The above table is ultimately the same one that corresponds to the Mapper.local_table attribute, which we can see through the runtime inspection system:

from sqlalchemy import inspect

user_table = inspect(User).local_table

The MetaData collection associated with both the declarative registry as well as the base class is frequently necessary in order to run DDL operations such as CREATE, as well as in use with migration tools such as Alembic. This object is available via the .metadata attribute of registry as well as the declarative base class. Below, for a small script we may wish to emit a CREATE for all tables against a SQLite database:

engine = create_engine("sqlite://")

Base.metadata.create_all(engine)

Declarative Table Configuration

When using Declarative Table configuration with the __tablename__ declarative class attribute, additional arguments to be supplied to the Table constructor should be provided using the __table_args__ declarative class attribute.
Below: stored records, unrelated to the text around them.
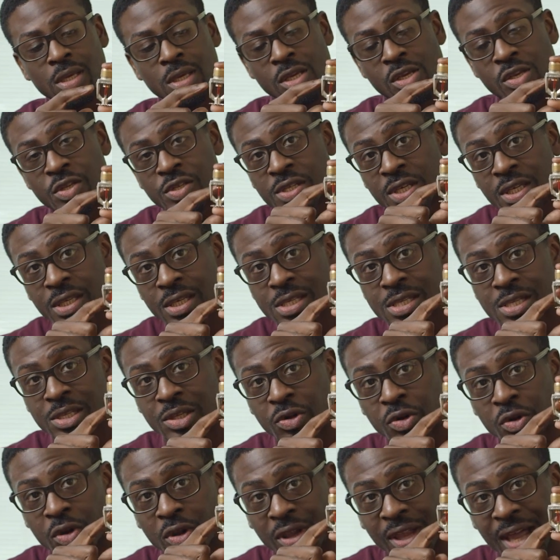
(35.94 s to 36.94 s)
You see this
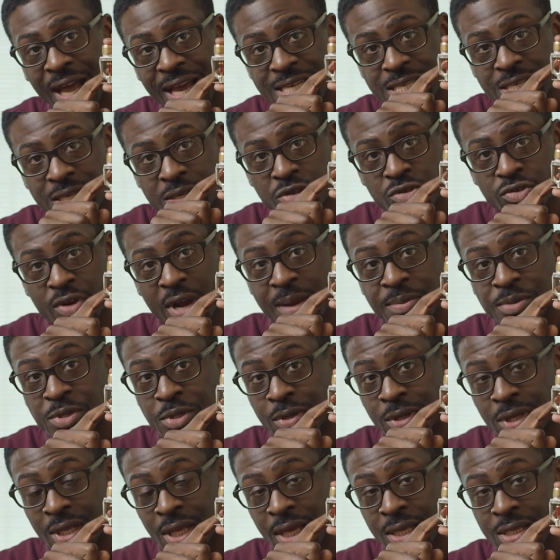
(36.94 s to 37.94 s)
little glass contraption
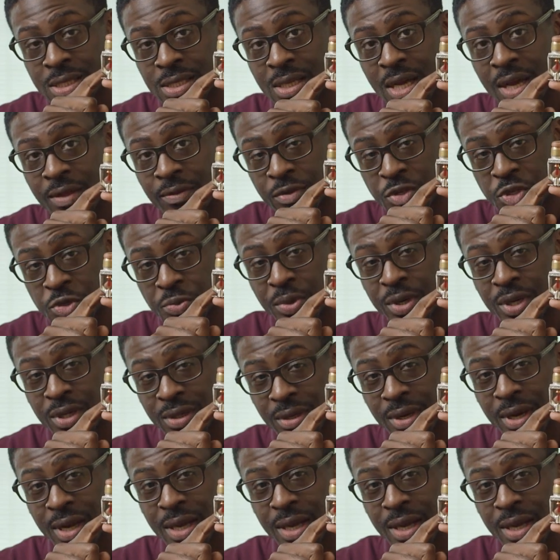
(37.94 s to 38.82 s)
on the inside of the sprinkler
This attribute accommodates both positional as well as keyword arguments that are normally sent to the Table constructor. The attribute can be specified in one of two forms. One is as a dictionary:

class MyClass(Base):
    __tablename__ = "sometable"
    __table_args__ = {"mysql_engine": "InnoDB"}

The other, a tuple, where each argument is positional (usually constraints):

class MyClass(Base):
    __tablename__ = "sometable"
    __table_args__ = (
        ForeignKeyConstraint(["id"], ["remote_table.id"]),
        UniqueConstraint("foo"),
    )

Keyword arguments can be specified with the above form by specifying the last argument as a dictionary:

class MyClass(Base):
    __tablename__ = "sometable"
    __table_args__ = (
        ForeignKeyConstraint(["id"], ["remote_table.id"]),
        UniqueConstraint("foo"),
        {"autoload": True},
    )

A class may also specify the __table_args__ declarative attribute, as well as the __tablename__ attribute, in a dynamic style using the declared_attr() method decorator. See Composing Mapped Hierarchies with Mixins for background.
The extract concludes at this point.